Now, anyone with a computer or a smartphone can enter a metaverse experience - and VR headsets aren't always even necessary any more. Medics can walk around a model of a human heart, and pharmaceutical researchers can construct a new type of molecule or look at the way a particular protein folds. New therapies can be created and tested faster.
Engineers can walk around and through the parts of a new jet engine. Factory workers can train safely on virtual machinery before they tackle the real thing. Executives can meet in a hyperreal boardroom and see each other's facial expressions and body language.
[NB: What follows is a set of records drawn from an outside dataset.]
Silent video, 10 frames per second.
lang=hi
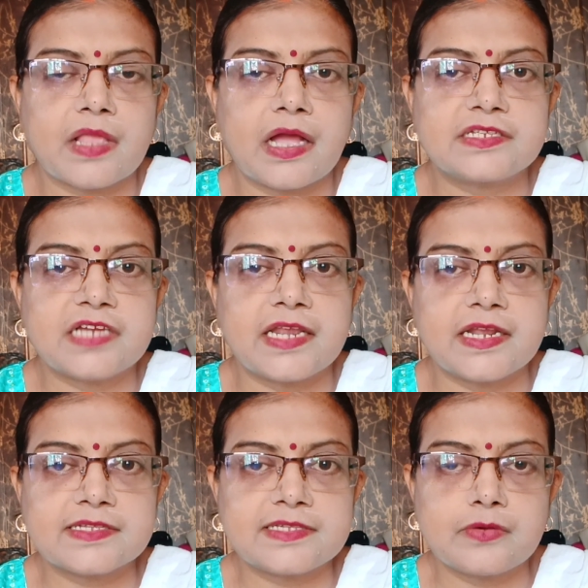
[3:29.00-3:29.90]

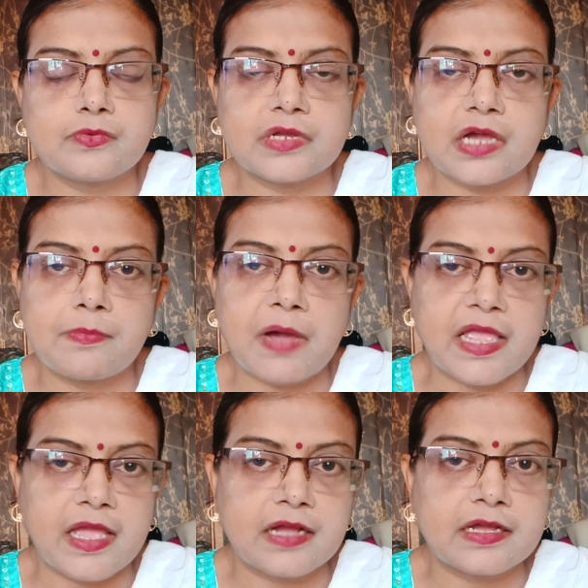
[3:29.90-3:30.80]
अचानक से उनका
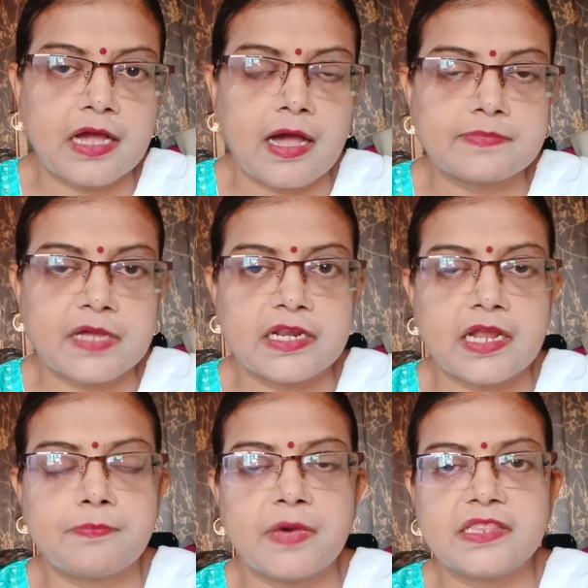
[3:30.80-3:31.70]
बाया अंग काम
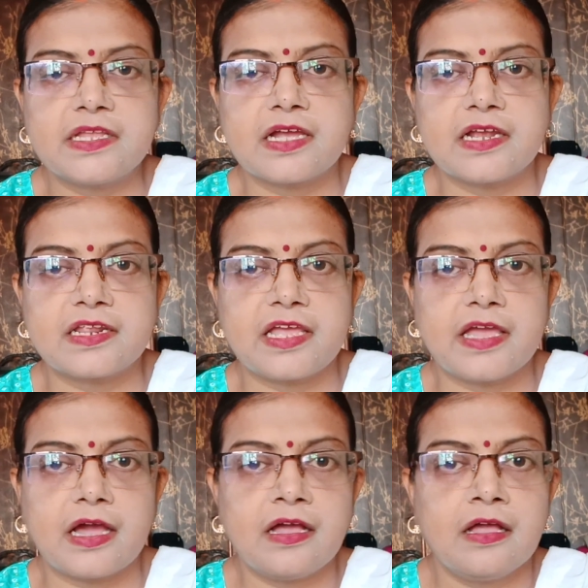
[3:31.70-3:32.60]
करना बंद कर
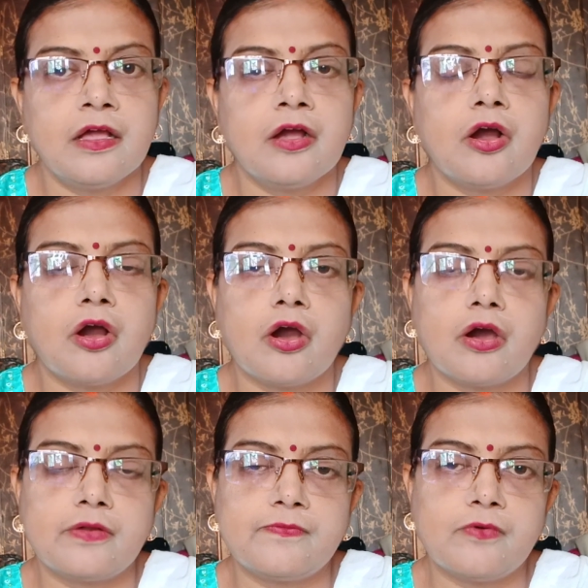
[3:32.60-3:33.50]
गया
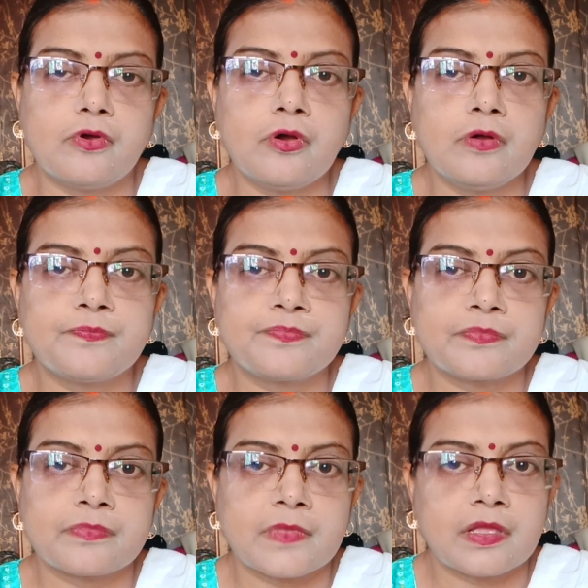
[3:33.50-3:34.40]
और वो
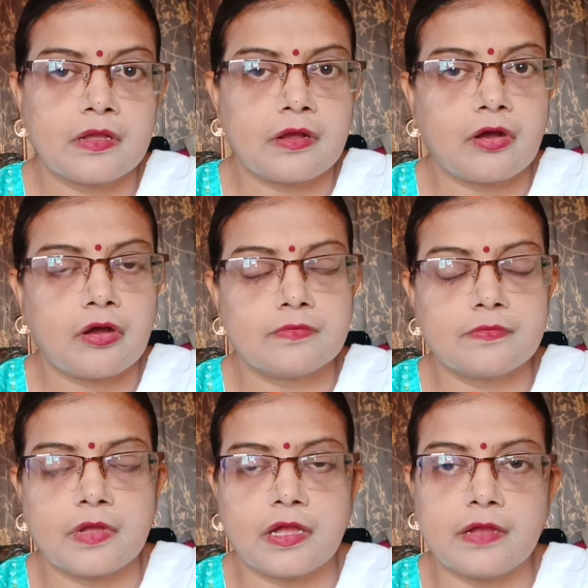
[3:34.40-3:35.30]

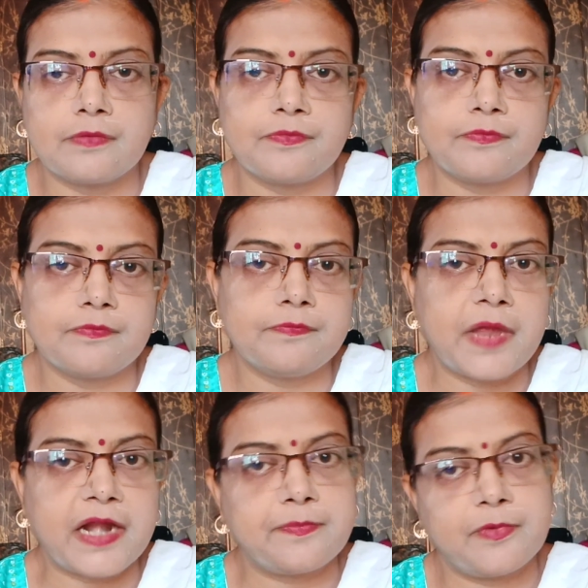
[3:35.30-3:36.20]

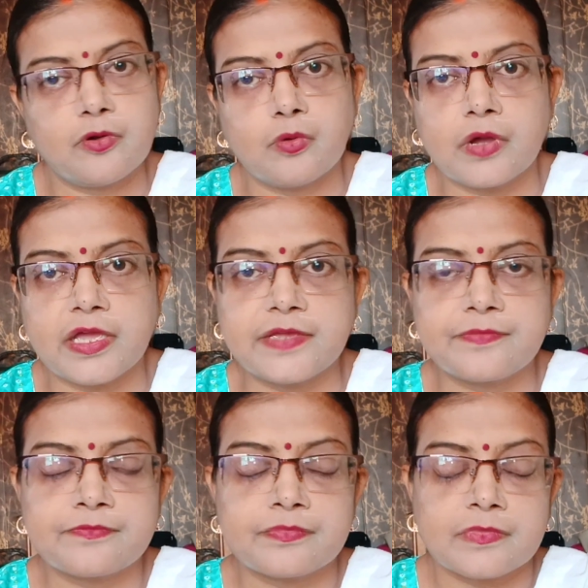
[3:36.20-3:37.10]
बेड पे हो गई
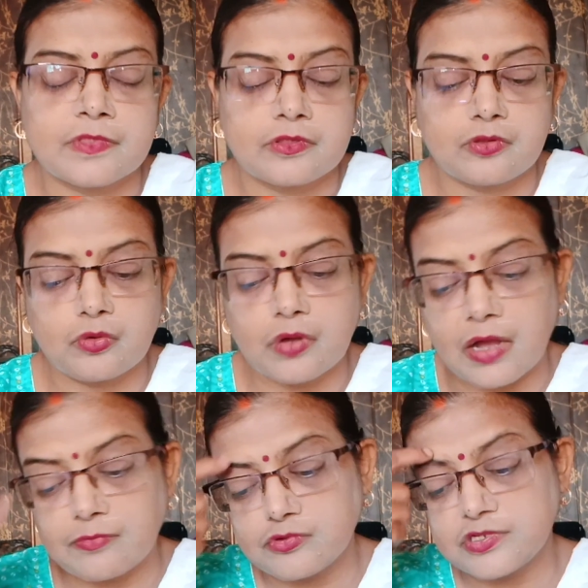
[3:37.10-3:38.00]
तो
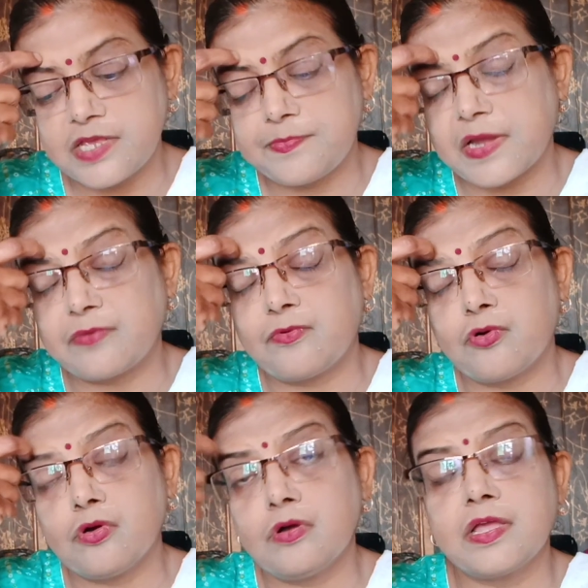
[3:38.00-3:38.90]
अब उसी पर वो
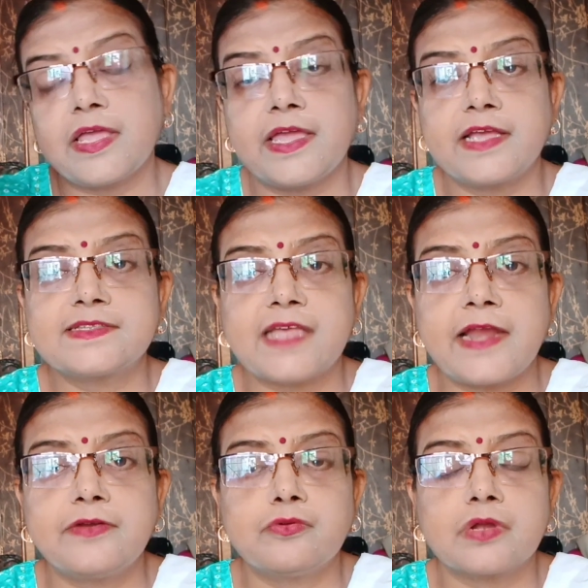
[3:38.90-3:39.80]
एक
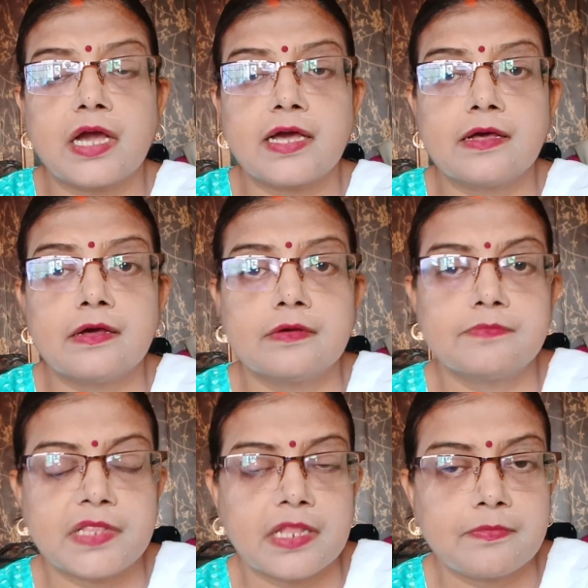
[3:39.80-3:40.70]
साइड उनका
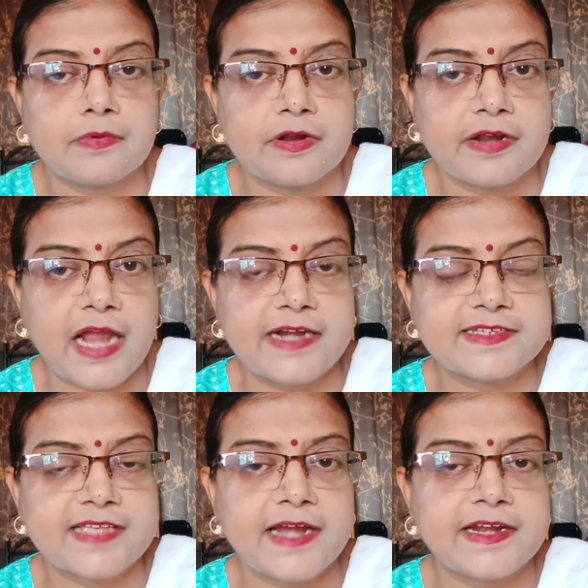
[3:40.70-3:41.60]
मतलब राइट
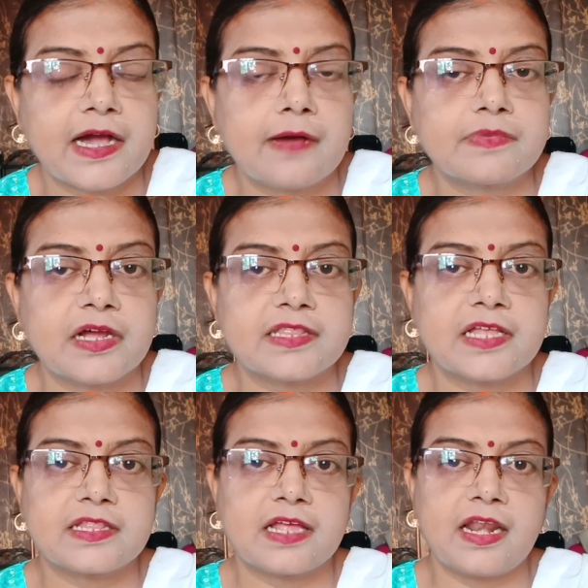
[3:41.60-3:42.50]
साइड काम
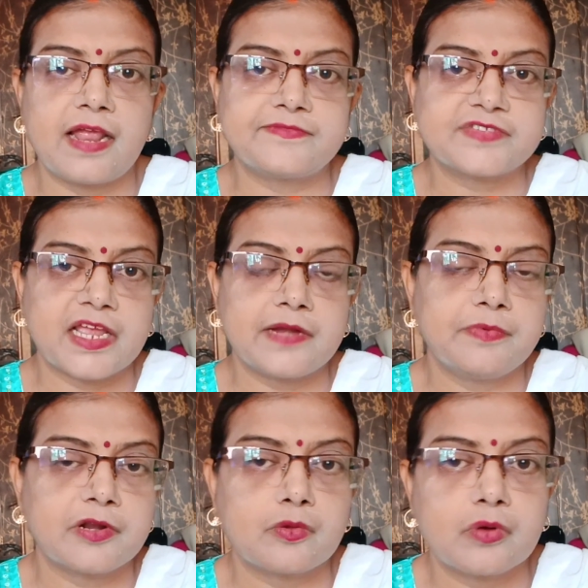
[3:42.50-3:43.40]
करता था लेफ़्ट साइड
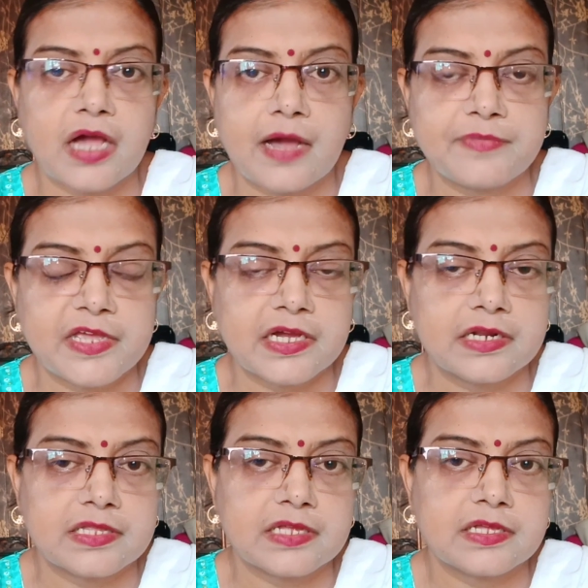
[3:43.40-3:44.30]
बिल्कुल काम नहीं
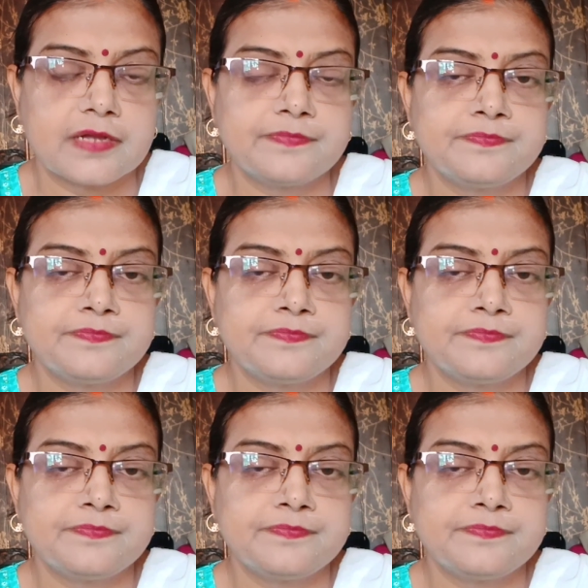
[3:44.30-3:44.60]
करता था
Collapsing time and distance
So, will the real world one day take second place to the metaverse? Will we carry VR headsets around as we do smartphones? That doesn't seem likely. Apart from avid gamers, few of us will spend hours at a time in the metaverse.
What does seem highly likely, though, is that we will dip in and out of one immersive meta reality or another. We'll do it to have a meeting, finish a learning module or buy a new item of clothing after seeing exactly how it will look on us.
The metaverse will also bleed into the real. "ABBA Voyage", the hit show in which avatars of the band as they looked in the 1970s perform "live" in front of excited crowds, is an early example of this.
The metaverse looks as if it will become a valuable digital tool that can collapse time and distance to help us create and connect in new ways. But we're not going to live inside the machine full-time.